# Expected Wait Time and Variance in Headway

Consider that there are 6 buses in an hour. The time between the arrival of the next bus is called headway. If there are evenly spaced out, the headway will be 10,10,10,10,10,10 minutes. But in a city with unpredictable traffic, the arrival time is often disturbed. What will be the perceived performance in those situation? For example, if the only second bus is delayed by 5 minutes, the headway will be 10,15,5,10,10,10. Or consider a more extreme case where the last three bus bunches together so that after a long gap, they all arrive together within a minutes. That gives 10,10,10,28,1,1. If we just takes the arithmetic mean, it will be 10 in all cases. This number of course does not describe that disturbance it causes.
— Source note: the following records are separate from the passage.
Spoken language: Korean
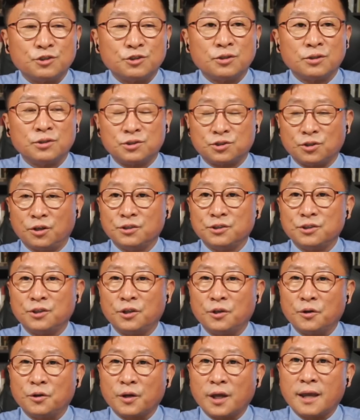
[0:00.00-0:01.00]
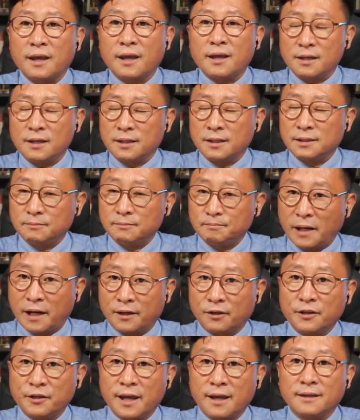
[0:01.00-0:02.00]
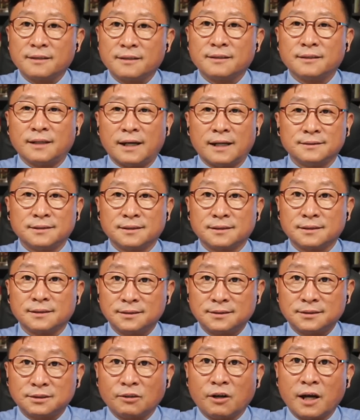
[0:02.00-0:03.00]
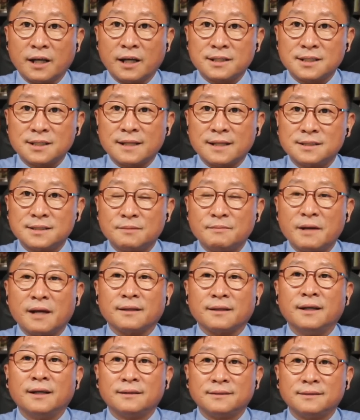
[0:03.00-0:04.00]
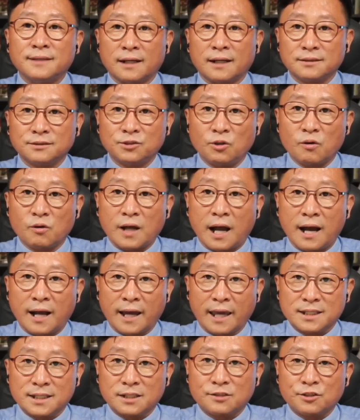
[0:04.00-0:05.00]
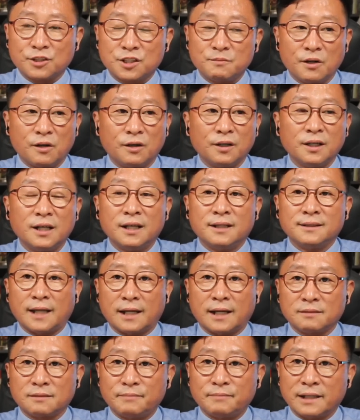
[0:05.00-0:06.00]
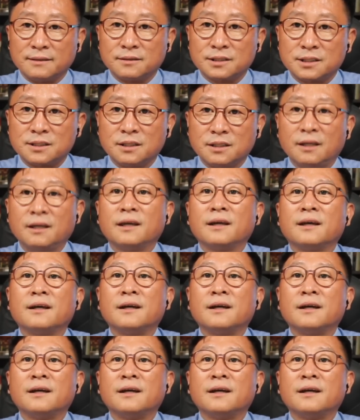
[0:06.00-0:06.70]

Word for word: 전역의 발언에 나는 끄떡하지 않지만 나는 더 강해질 것이며 나는 반드시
Instead we will calculate the expected wait time over the entire period of time.

Define $W(t)$ as the wait time when a person arrive the station at time t. The $W(t)$ chart looks like a sawtooth. It is highest when the passenger arrive just after a bus has left, and it will be 0 when the passenger arrive . Here $t_{i}$ is when bus i arrives., $h_{i}$ is the headway to the next bus and $T$ is the sum of $t_{i}$.

The expected wait time is given by this formula

$\int_{0}^{T} W(t)P(t)dt$

$P(t)$ is the probability density function of people arrive at time t. We assume people come uniformly. So $P(t)$ is simply $\frac{1}{T}$.

$\frac{1}{T} \sum_{i=1}^{n} \int_{t_{i-1}}^{t_{i}} W(t)dt$

$= \frac{1}{T} \sum_{i=1}^{n} \frac{ {h_{i}}^{2}}{2}$

$= \frac{ \sum h_{i}^{2}} {2T}$

In general communication, it is often more natural to talk about frequency than expected wait time. For example we often say the bus arrive every 10 minutes. But it requires a little bit of math to translate it to 5 minutes of expected wait time. Since the expected wait time is just half of the headway, we can multiple the formula above by to get a effective frequency. We can implement a simple function to calculate the effective frequency below.

>>> def effective_frequency(times):
...         h2 = sum(t*t for t in times)
...         T = sum(times)
...         return float(h2)/T
...
>>> effective_frequency([10,10,10,10,10,10])
10.0
>>> effective_frequency([10,15,5,10,10,10])
10.833333333333334
>>> effective_frequency([10,10,10,28,1,1])
18.1


As expected the last example give a much worst effective frequency 18.1 minutes than the baseline of 10 minutes.

## Relation with Variance

It is interesting to study the relationship between expected wait time and the variance of the headway. This is given by the formula.

$\sigma^2 = \frac {\sum h_i^2 - (\sum h_i)^2/N}{N}$

$\frac { \sigma^2 N } {T} = \frac {\sum h_i^2}{T} - \frac {T^2/N}{T}$

$\frac { \sigma^2 N } {T} + \frac {T}{N} = \frac {\sum h_i^2}{T}$

$\frac { \sigma^2 }{ \mu } + \mu = \frac {\sum h_i^2}{T}$ where $\mu = \frac{T}{N}$

or $\frac {\sigma^2}{\mu} + \mu$ = 2 × Expected Wait Time = effective frequency

There is a very nice interpretation of effective frequency. First of all it is smallest when $\sigma^2$ is 0. That is when the headway are evenly distributed, it will achieve the optimal frequency μ. Secondly effective frequency is larger than μ by $\frac {\sigma^2}{\mu}$. So the variance can be interpret as the penalty above the baseline frequency. In order to minimize wait time, it is necessary to minimize variance.

One implication is how to mitigate missed run. If it is necessary to skip a bus run due to equipment break down or availability of drivers, it is better to redistribute the remaining run evenly than to simply miss a run.

>>> effective_frequency([10,20,10,10,10])
13.333333333333334
>>> effective_frequency([12,12,12,12,12])
12.0


Using the formula above, dropping a run with headway 10,20,10,10,10 gives an effective frequency of 13.3. This is worst than if we can redistribute the remain 5 buses to get a frequency of 12.